Task to complete: An exact copy of every record is needed, with all pictures omitted.
········
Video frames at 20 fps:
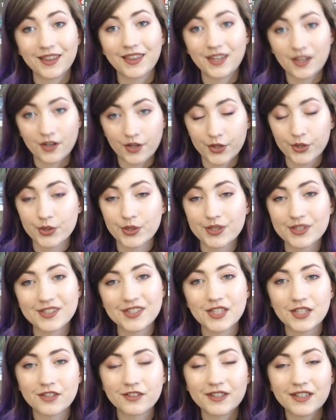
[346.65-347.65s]
the other
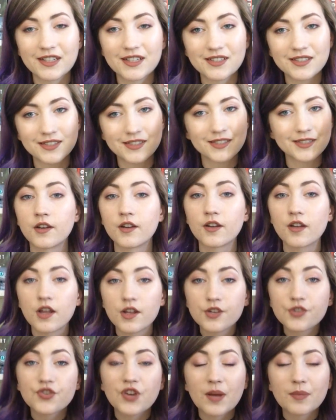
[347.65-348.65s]
series.
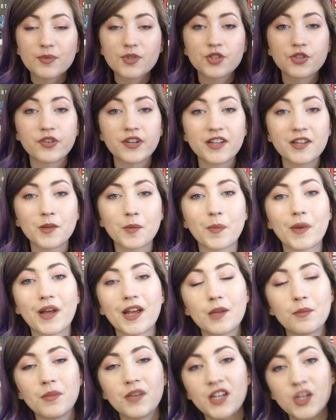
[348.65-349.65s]
Not a Drop to Drink
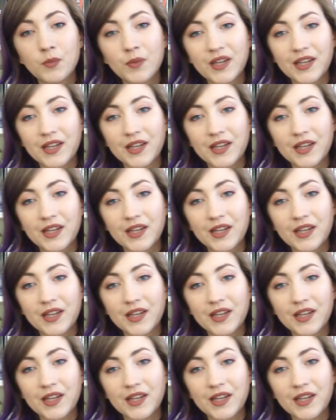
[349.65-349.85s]
by Mindy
········
Answer section:
Video frames at 20 fps:
[346.65-347.65s]
the other
[347.65-348.65s]
series.
[348.65-349.65s]
Not a Drop to Drink
[349.65-349.85s]
by Mindy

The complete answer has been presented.